Primera lectura

Deuteronomio (30,15-20)

Lectura del libro del Duteronomio.

MOISÉS habló al pueblo, diciendo:
«Mira: hoy pongo delante de ti la vida y el bien, la muerte y el mal. Pues yo te mando hoy amar al Señor, tu Dios, seguir sus caminos, observar sus preceptos, mandatos y decretos, y así vivirás y crecerás y el Señor, tu Dios, te bendecirá en la tierra donde vas a entrar para poseerla.
Pero, si tu corazón se aparta y no escuchas, si te dejas arrastrar y te postras ante otros dioses y les sirves, yo os declaro hoy que moriréis sin remedio; no duraréis mucho en la tierra adonde tú vas a entrar para tomarla en posesión una vez pasado el Jordán.
Hoy cito como testigos contra vosotros al cielo y a la tierra. Pongo delante de ti la vida y la muerte, la bendición y la maldición. Elige la vida, para que viváis tú y tu descendencia, amando al Señor, tu Dios, escuchando su voz, adhiriéndote a él, pues él es tu vida y tus muchos años en la tierra que juró dar a tus padres, Abrahán, Isaac y Jacob».

Palabra de Dios.

Salmo responsorial

Salmo 1

Dichoso el hombre que ha puesto
su confianza en el Señor.

Dichoso el hombre
que no sigue el consejo de los impíos,
ni entra por la senda de los pecadores,
ni se sienta en la reunión de los cínicos;
sino que su gozo es la ley del Señor,
y medita su ley día y noche. 

Será como un árbol
plantado al borde de la acequia:
da fruto en su sazón
y no se marchitan sus hojas;
y cuanto emprende tiene buen fin. 

No así los impíos, no así;
serán paja que arrebata el viento.
Porque el Señor protege el camino de los justos,
pero el camino de los impíos acaba mal.

 

Evangelio

Lucas (9,22-25)

Lectura del santo Evangelio según san Lucas.

EN aquel tiempo, dijo Jesús a sus discípulos:
    «El Hijo del hombre tiene que padecer mucho, ser desechado por los ancianos, sumos sacerdotes y escribas, ser ejecutado y resucitar al tercer día».
Entonces decía a todos:
    «Si alguno quiere venir en pos de mí, que se niegue a sí mismo, tome su cruz cada día y me siga.
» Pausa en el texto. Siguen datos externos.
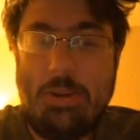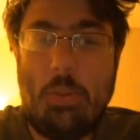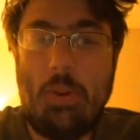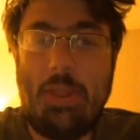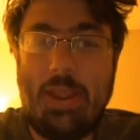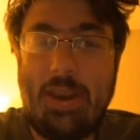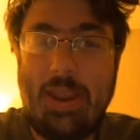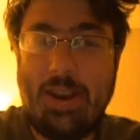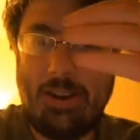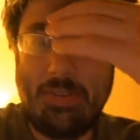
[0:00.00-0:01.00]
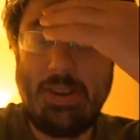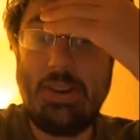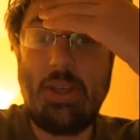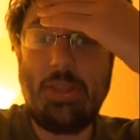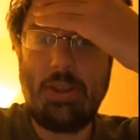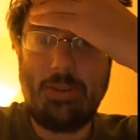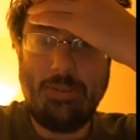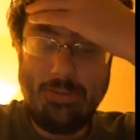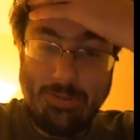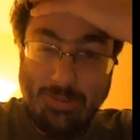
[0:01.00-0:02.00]
what are they going to get out of it? Nothing.
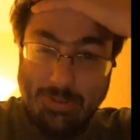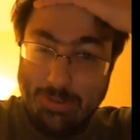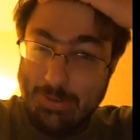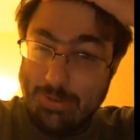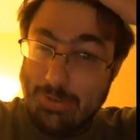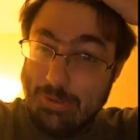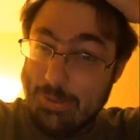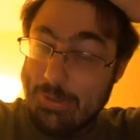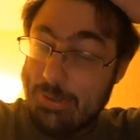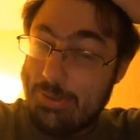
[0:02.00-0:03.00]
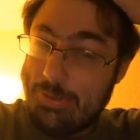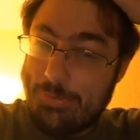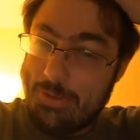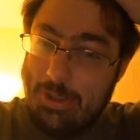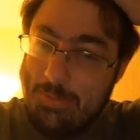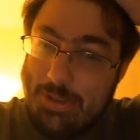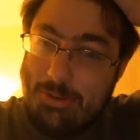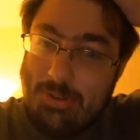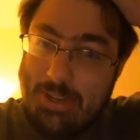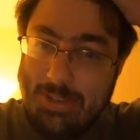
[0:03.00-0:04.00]
For them, it's
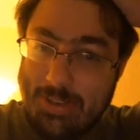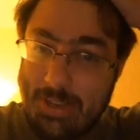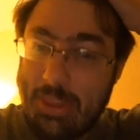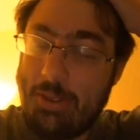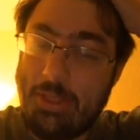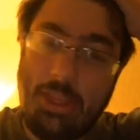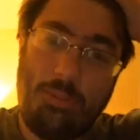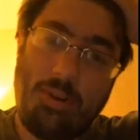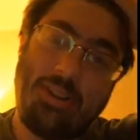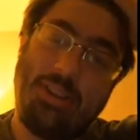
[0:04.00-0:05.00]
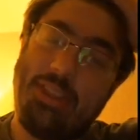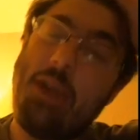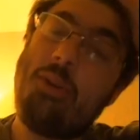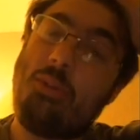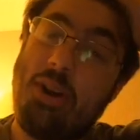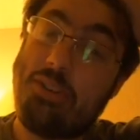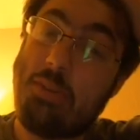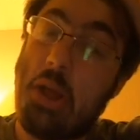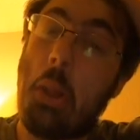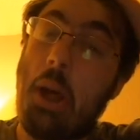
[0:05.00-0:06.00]
too easy. They would want
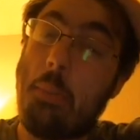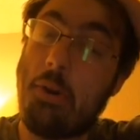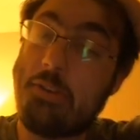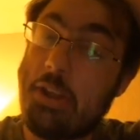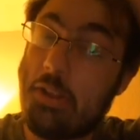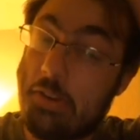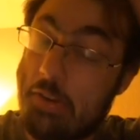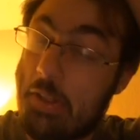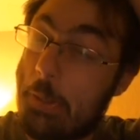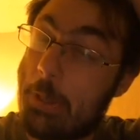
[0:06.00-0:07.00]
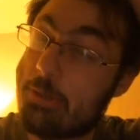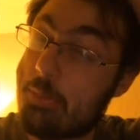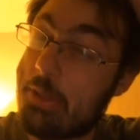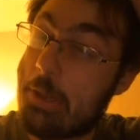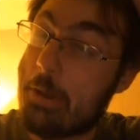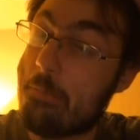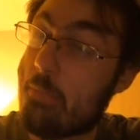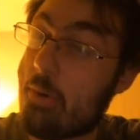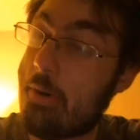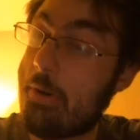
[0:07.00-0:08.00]
something a lot more challenging, like some of the
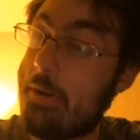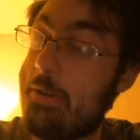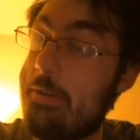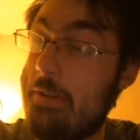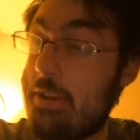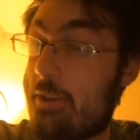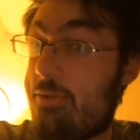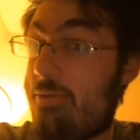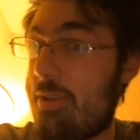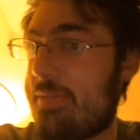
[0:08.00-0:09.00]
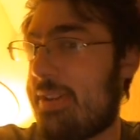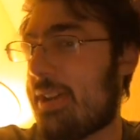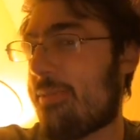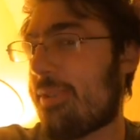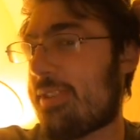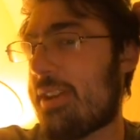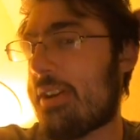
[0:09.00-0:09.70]
more encrypted networks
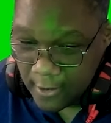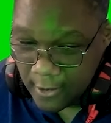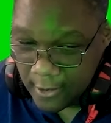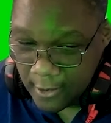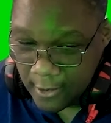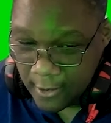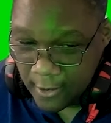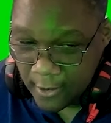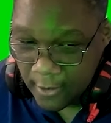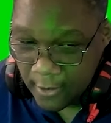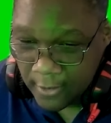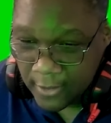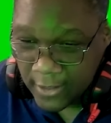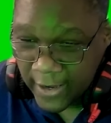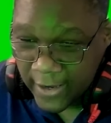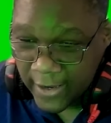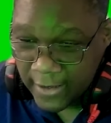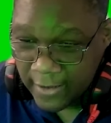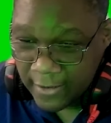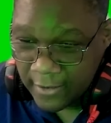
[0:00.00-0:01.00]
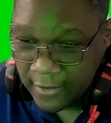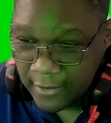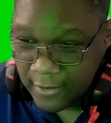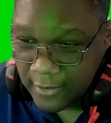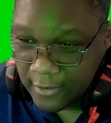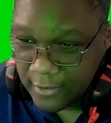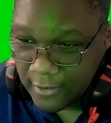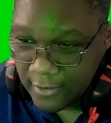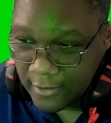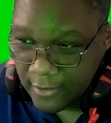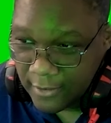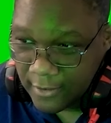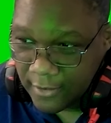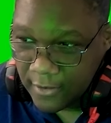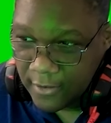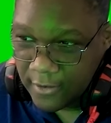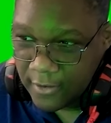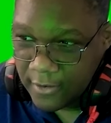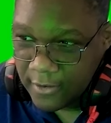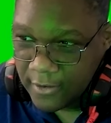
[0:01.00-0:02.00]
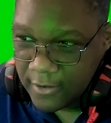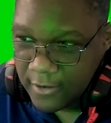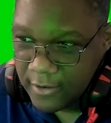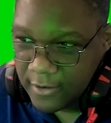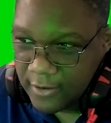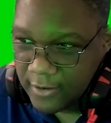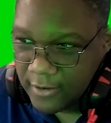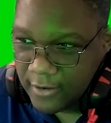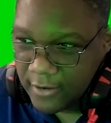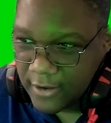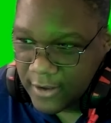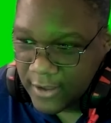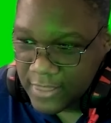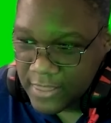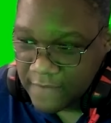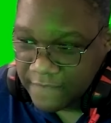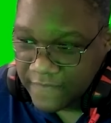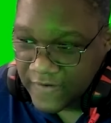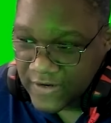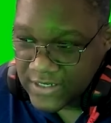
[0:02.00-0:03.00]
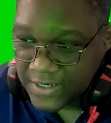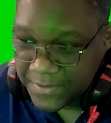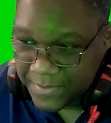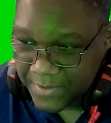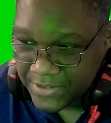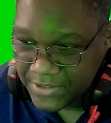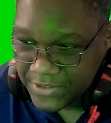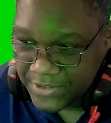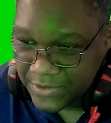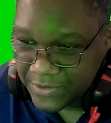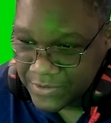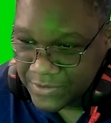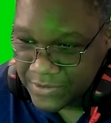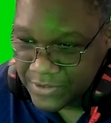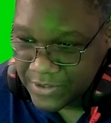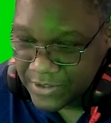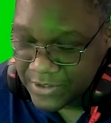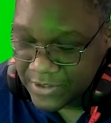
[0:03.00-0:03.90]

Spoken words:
Like in the first episode,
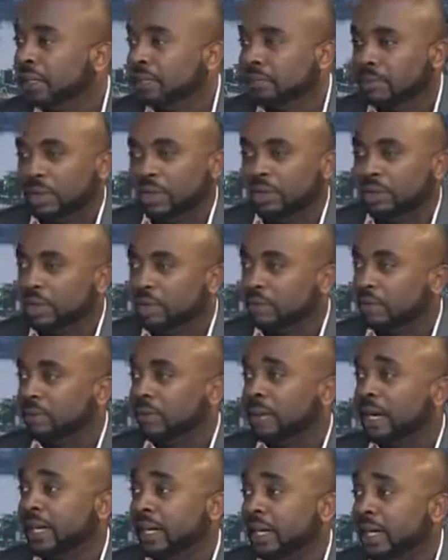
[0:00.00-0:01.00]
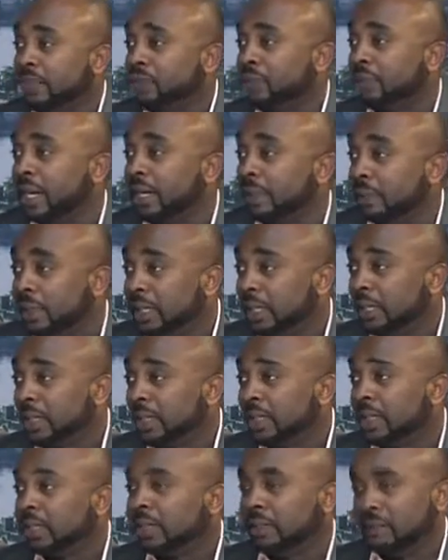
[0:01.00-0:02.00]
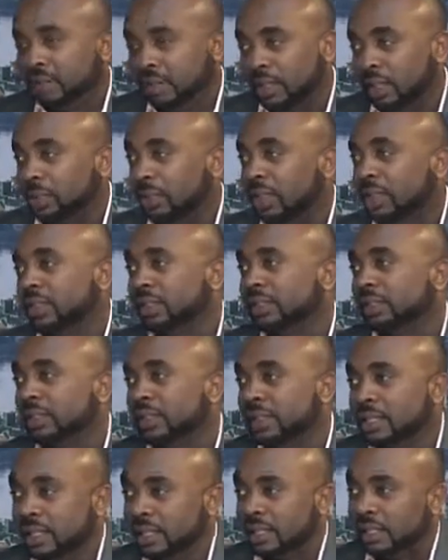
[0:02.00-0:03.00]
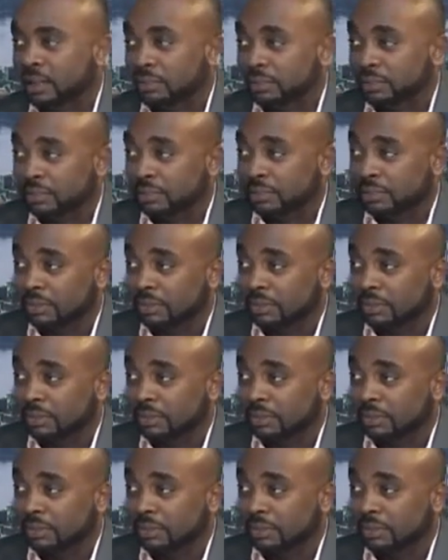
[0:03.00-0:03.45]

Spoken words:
the money goes from Bank A to Bank B. Liquidity is in the system.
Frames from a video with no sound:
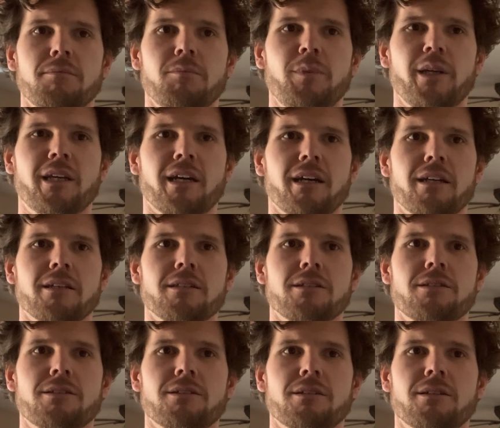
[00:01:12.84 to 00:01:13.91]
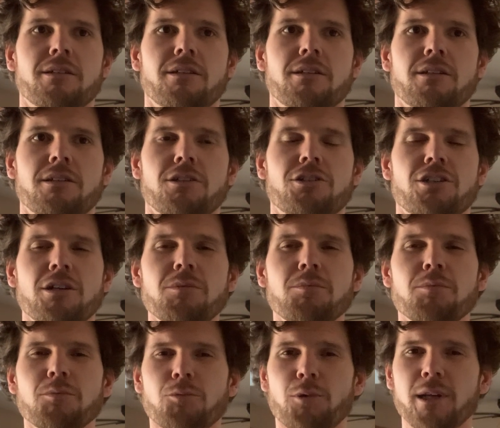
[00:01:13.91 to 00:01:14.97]
because she
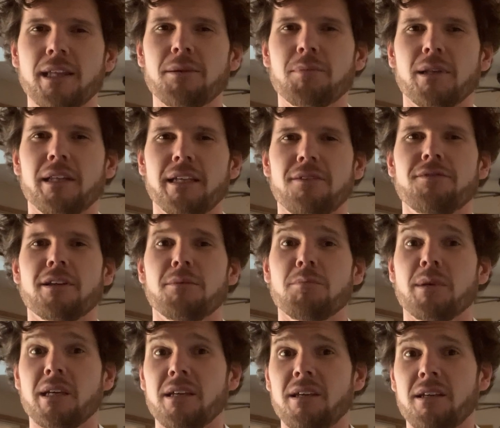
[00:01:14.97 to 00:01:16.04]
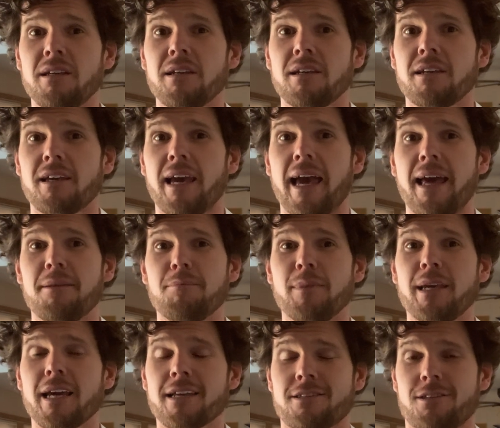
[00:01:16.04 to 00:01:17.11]
really believed in me and
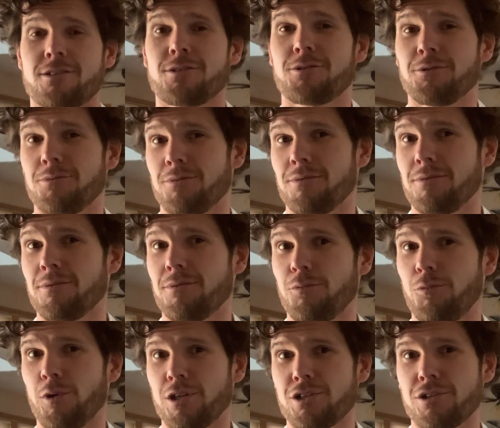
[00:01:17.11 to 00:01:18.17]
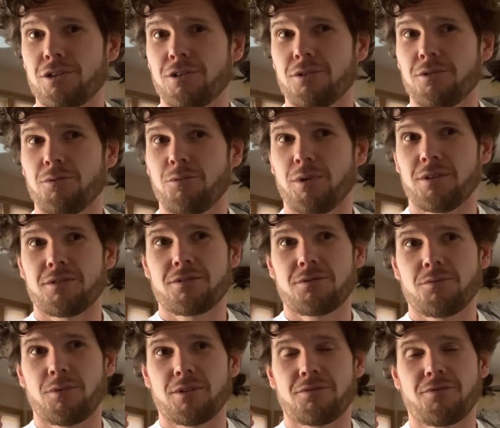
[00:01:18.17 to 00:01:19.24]
me as a student, which was,
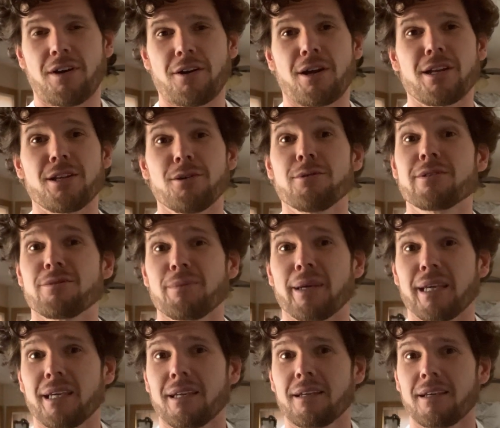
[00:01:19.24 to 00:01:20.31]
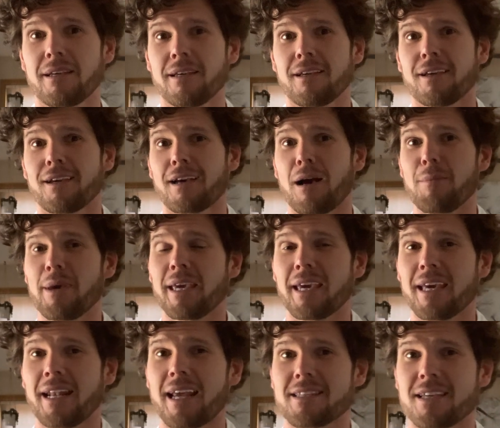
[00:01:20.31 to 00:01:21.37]
was very new to me. Coming
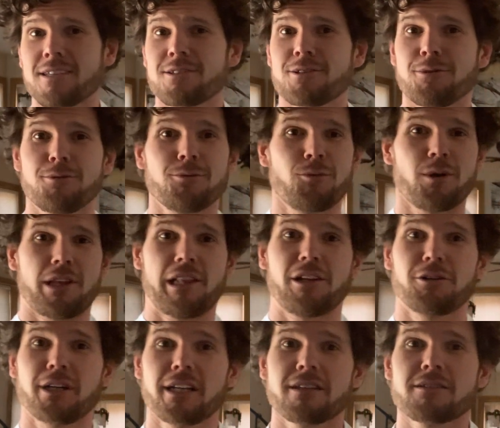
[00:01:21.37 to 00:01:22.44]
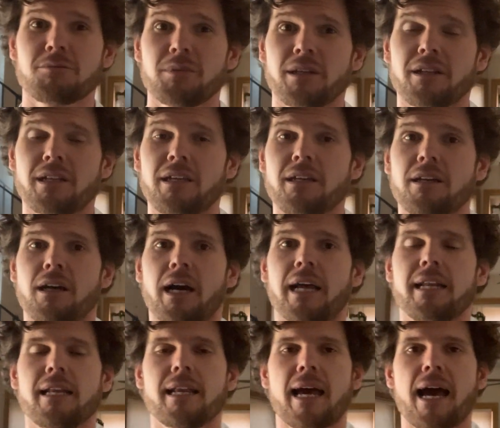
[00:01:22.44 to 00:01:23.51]
in as a student with a learning disability, I
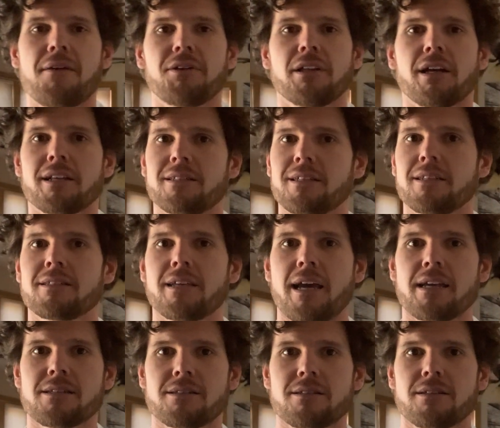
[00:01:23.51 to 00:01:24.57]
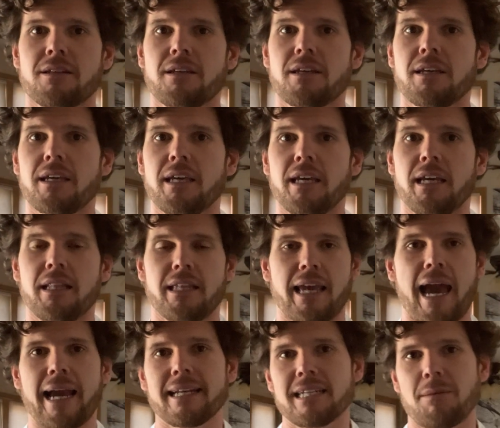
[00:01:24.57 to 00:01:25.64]
didn't have a lot of success in the
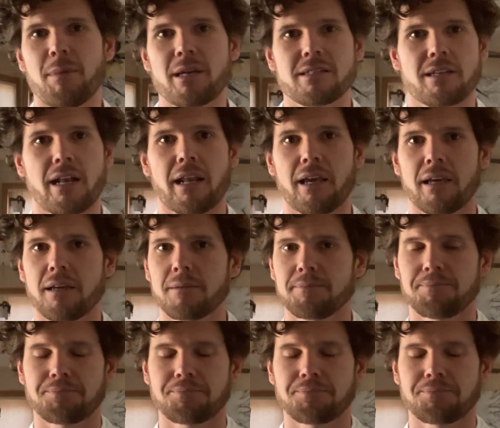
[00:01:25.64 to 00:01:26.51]
academic setting.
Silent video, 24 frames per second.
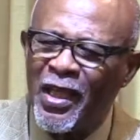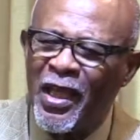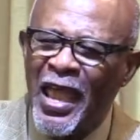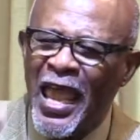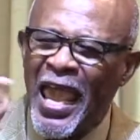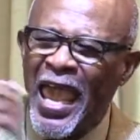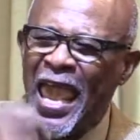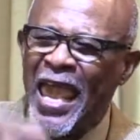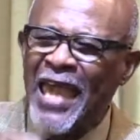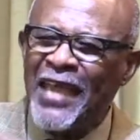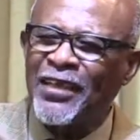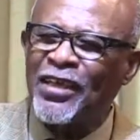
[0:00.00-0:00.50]

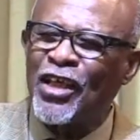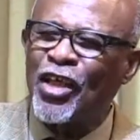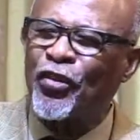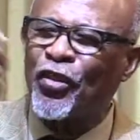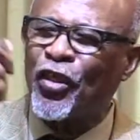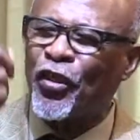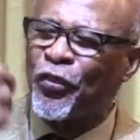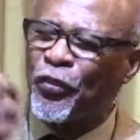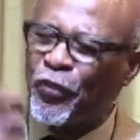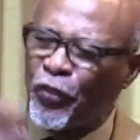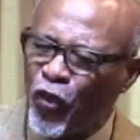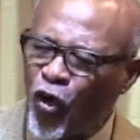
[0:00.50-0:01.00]
And the
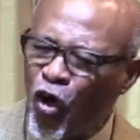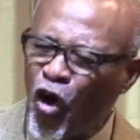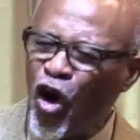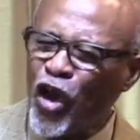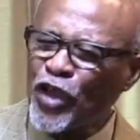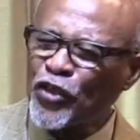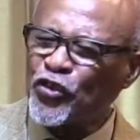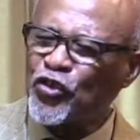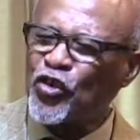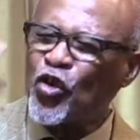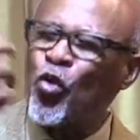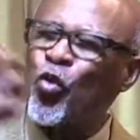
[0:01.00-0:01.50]

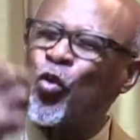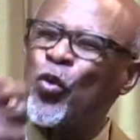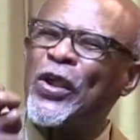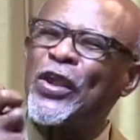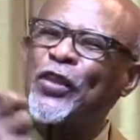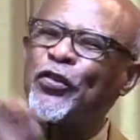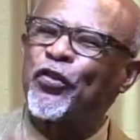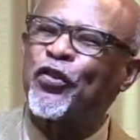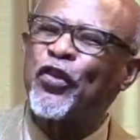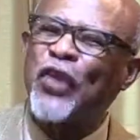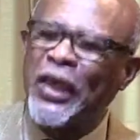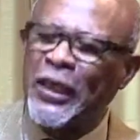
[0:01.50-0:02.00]
thoughts we
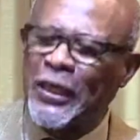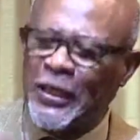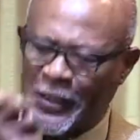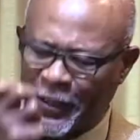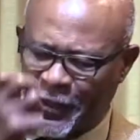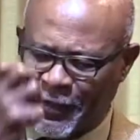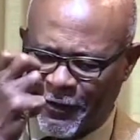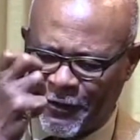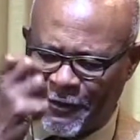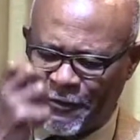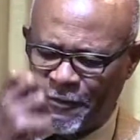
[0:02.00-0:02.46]
think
Pues el que quiera salvar su vida la perderá; pero el que pierda su vida por mi causa la salvará. ¿De qué le sirve a uno ganar el mundo entero si se pierde o se arruina a sí mismo?».

Palabra del Señor.

Oración

Todas las oraciones de los fieles se reúnen en esta, que dice el sacerdote

TE pedimos, Señor,
que inspires, sostengas y acompañes nuestras obras,
para que nuestro trabajo
comience en ti, como en su fuente,
y tienda siempre a ti, como a su fin.
Por nuestro Señor Jesucristo.

 

Reflexión

Gasta un ratito de tu tiempo en hacer tuya la Palabra

No podemos pensar en la vida cristiana fuera de este camino. Siempre está este camino que él tomó primero: el camino de la humildad, el camino de la humillación, de aniquilarse a sí mismo, y luego levantarse de nuevo. Pero este es el camino. El estilo cristiano sin la cruz no es cristiano, y si la cruz es una cruz sin Jesús, no es cristiana. Y este estilo nos salvará, nos dará alegría y nos hará fructíferos, porque este camino de negarse a sí mismo es para dar vida, está en contra del camino del egoísmo, de estar apegado a todos los bienes sólo para mí. Este camino está abierto a otros, porque ese camino que hizo Jesús, de aniquilación, ese camino era para dar vida.

Papa Francisco, Santa Marta, 6 de marzo de 2014.